Rates of metallothionein synthesis, degradation and accretion in a chicken macrophage cell line.

To understand the regulation of metallothionein (MT) accretion in a chicken-macrophage cell line, fractional rates of MT synthesis (FRS) and degradation (FRD) were measured by following decay kinetics of [35S]cysteine in MT. To obtain valid measurements, we added various amounts of cysteine to medium to ensure that the isotope tracer was adequately diluted after MT was labeled in the presence of various levels of zinc. We also demonstrated that the measured fractional rate of MT accretion closely approximated the difference between FRS and FRD. All fractional rates were similar for the two MT isoforms isolated. FRD did not change during the 27-hr decay period, but FRS and fractional rate of MT accretion changed over time. FRS of MT was 0.097 and 0.012 hr-1 from 0 to 9 and 9 to 27 hr, respectively, after cells were incubated in medium supplemented with 50 microM zinc. FRD of MT was 0.020 hr-1. Addition of 1100 microM unlabeled cysteine to medium supplemented with 50 microM zinc increased FRD and decreased FRS and fractional rate of MT accretion, as compared with not adding cysteine.
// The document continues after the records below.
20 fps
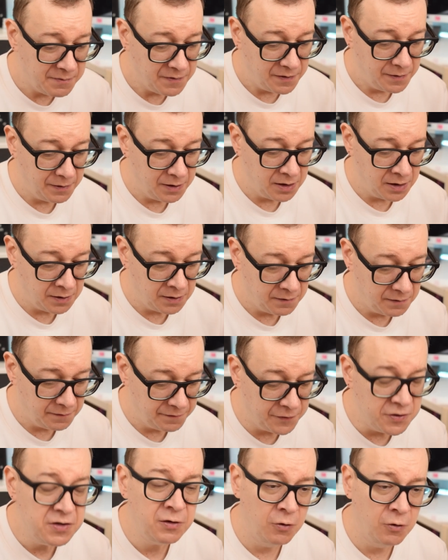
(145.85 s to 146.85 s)
Uh,
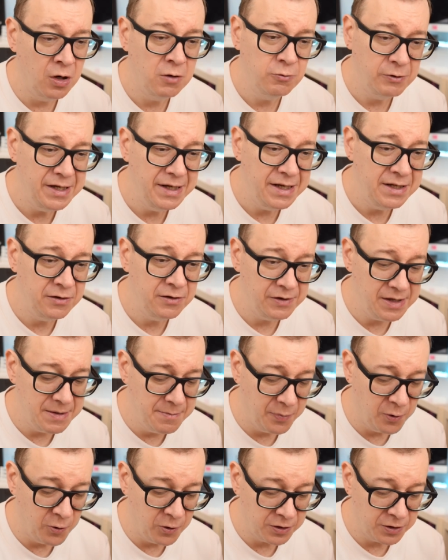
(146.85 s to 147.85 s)
first of all, we need to
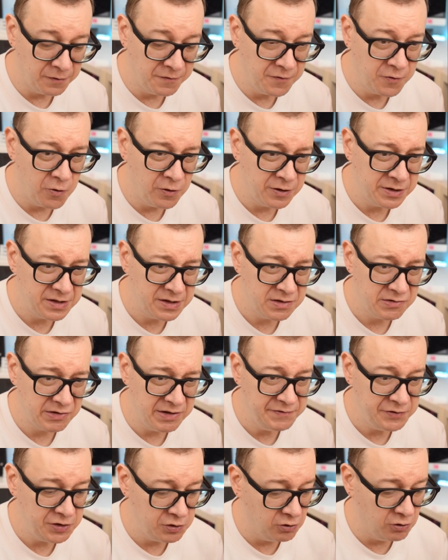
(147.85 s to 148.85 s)
import, of course,
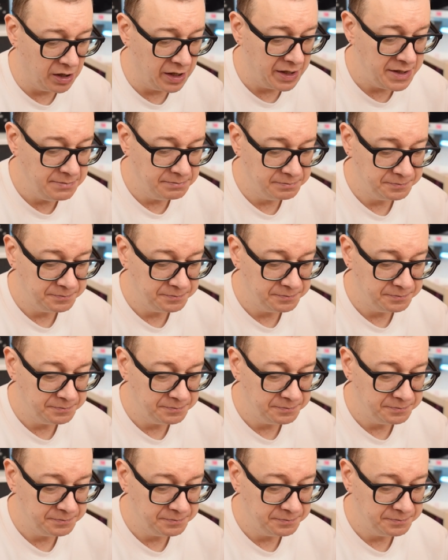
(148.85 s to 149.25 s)
SwiftUI.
Overall, these results indicate that rates of MT synthesis and degradation can both regulate MT accretion. Further experiments with various amounts of zinc and cysteine added to medium suggested that the effect of added cysteine on MT fractional rates was due to chelation of unbound zinc. Elimination of the cysteine effect on MT fractional rates was accomplished by adding more zinc to cysteine-supplemented medium. Thus, the concentration of unbound zinc affects the rates of MT synthesis and degradation.